La “scusa” per questo progetto è dunque il sostegno scolastico, ma il fine è “molto altro”; per questo il progetto di “scuola popolare” non può fare a meno dell’oratorio, stile e momento privilegiato in cui il ragazzo scopre le sue passioni, impara a relazionarsi in modo positivo: gli animatori della “scuola popolare” sono gli stessi con i quali lui si ritrova a giocare in cortile o a pregare insieme. Lì è il segreto educativo di D. Bosco: se noi amiamo ciò che amano i ragazzi… dimostrandoglielo apertamente, anch’essi finiranno con l’amare ciò che a loro, naturalmente, piace di meno. Sì, perché a far scattare la molla motivazionale è il cuore, scaldato da una “relazione calda” con quegli animatori che lo hanno preso a cuore in tutta la sua interezza, e non settorializzandolo (settore scuola, salute, comportamento…), considerandolo quindi “Persona”! Se mancasse questo aspetto di condivisione piena, questo tentativo di coinvolgimento in oratorio in tutte le sue espressioni... ancora una volta il ragazzo avrebbe di fronte a sé una struttura, anche simpatica, che gli fa fare ripetizioni, ma nulla più. Fallirebbe così il progetto che vede invece non un settore, ma tutto il ragazzo come persona, soggetto relazionale, con infiniti interessi che solo in buone condizioni possono essere scoperti, amati e realizzati.
† La strategia è quella delle “piccole conquiste”, cercando di mettere in condizione il ragazzo di sperimentare con sé stesso di “essere capace”, riprendendo gusto nell’impegno.
† Il risultato che ci prefiggiamo è soprattutto ricostruire nel ragazzo un tessuto di fiducia che col tempo e con vari fallimenti gli si è sfaldato, mettendolo quindi in contrasto con le istituzioni e conseguentemente con sé stesso, con il tipico atteggiamento di colui che si disinveste. Per cui, specie nei casi più gravi, dove ormai un “recupero” in senso stretto a livello scolastico rischierebbe di risultare semplice utopia, favorendo addirittura un’ulteriore causa di sconfitta per il ragazzo stesso, gli si offre la possibilità di “costruirsi la sua cultura” attraverso l’impiego dei suoi talenti, che spesso in questi casi sono molto sensibili all’ambito del “pratico”.
† Il programma. Talvolta seguire il programma scolastico è reso impossibile a causa di lacune estremamente profonde e quindi umilianti per il ragazzo stesso, per cui in alcuni casi, d’accordo con i suoi insegnanti, si affronta un “programma parallelo”, mirato, alternativo, ove il ragazzo venga valutato e stimato su questi risultati.
† Lo stile. E’ per questo motivo che come Oratorio scegliamo di collaborare con le scuole presenti sul territorio, facendoci conoscere come oratorio e come proposta oratoriana, tentando di tutto pur di offrire a questi ragazzi una possibilità non indifferente, affinché “non si perdano” più di quanto non abbiano già iniziato a fare... Ciò significa voler restituire, insieme alla loro scuola, dignità, serenità, sorriso, gioia di vivere, pacificazione, ordine ed armonia interiore, motivazioni e libertà per affrontare in modo più responsabile e costruttivo il loro - nostro domani già iniziato. Nelle esperienze passate si è assistito a veri e propri miracoli che spingono ad “osare” sempre di più, sia con le scuole, con le quali vogliamo costruire saldi rapporti di collaborazione, fiducia e stima, sia con i ragazzi, che amiamo sempre più!
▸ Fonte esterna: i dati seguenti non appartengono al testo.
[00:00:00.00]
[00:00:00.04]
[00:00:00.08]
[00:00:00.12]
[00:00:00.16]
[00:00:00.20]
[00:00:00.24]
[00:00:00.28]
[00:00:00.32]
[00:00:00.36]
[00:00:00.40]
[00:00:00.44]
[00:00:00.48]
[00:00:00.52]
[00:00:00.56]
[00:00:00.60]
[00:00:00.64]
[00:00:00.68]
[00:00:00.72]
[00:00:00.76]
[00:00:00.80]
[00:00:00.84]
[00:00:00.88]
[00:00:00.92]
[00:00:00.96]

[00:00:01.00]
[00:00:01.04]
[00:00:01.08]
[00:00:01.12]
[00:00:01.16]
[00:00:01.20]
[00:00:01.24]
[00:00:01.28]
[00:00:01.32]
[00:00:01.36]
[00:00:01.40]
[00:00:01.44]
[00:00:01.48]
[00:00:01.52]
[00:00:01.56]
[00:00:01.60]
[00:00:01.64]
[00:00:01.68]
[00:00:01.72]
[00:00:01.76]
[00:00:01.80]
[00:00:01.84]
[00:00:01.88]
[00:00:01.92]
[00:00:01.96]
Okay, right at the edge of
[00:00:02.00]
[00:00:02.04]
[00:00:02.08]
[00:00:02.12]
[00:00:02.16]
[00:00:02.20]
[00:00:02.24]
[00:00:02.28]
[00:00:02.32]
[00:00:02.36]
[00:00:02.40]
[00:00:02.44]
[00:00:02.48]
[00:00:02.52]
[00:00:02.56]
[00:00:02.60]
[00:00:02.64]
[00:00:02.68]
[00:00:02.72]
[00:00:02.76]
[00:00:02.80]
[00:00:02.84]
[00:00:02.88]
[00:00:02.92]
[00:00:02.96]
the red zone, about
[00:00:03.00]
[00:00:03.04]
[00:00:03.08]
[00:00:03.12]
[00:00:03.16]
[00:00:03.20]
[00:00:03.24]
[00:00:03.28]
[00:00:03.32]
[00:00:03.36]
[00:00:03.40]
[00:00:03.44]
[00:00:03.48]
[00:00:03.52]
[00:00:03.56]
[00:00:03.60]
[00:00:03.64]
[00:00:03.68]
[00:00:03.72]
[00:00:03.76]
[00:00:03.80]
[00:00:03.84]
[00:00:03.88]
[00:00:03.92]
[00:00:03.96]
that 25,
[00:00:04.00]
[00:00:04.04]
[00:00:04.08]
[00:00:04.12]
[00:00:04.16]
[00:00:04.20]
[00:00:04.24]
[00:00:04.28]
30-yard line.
† Il Progetto Scuola Popolare dunque è aperto soprattutto a quei ragazzi che hanno abbandonato la scuola o che vivono grosse difficoltà con l’istituzione scuola (generalmente non inizia prima di gennaio perché il “tempo della fine” è ancora troppo lontano… e i ragazzi non avrebbero ancora la spinta sufficiente per partire; certamente, per casi più particolari, può iniziare anche prima). Più in là si potrà prevedere anche uno Spazio Studio per quei ragazzi che non presentano gravi disagi, ma che, vivendo in una società disagiata e malata essa stessa per prima, stando a casa loro e lasciati a loro stessi, non combinano nulla, trastullandosi in facezie più o meno amene, comunque inconcludenti, talvolta dannose (cfr. playstation, chat e simili!), quindi con grave rischio di perdersi! Spazio studio vuole essere semplicemente uno spazio e un clima di lavoro, sempre in équipe, sia di ragazzi che di animatori, in cui possano ritrovare un buon “equilibrio” tra tempo di studio e risultato…! Talvolta basta così poco… Anche questa è prevenzione!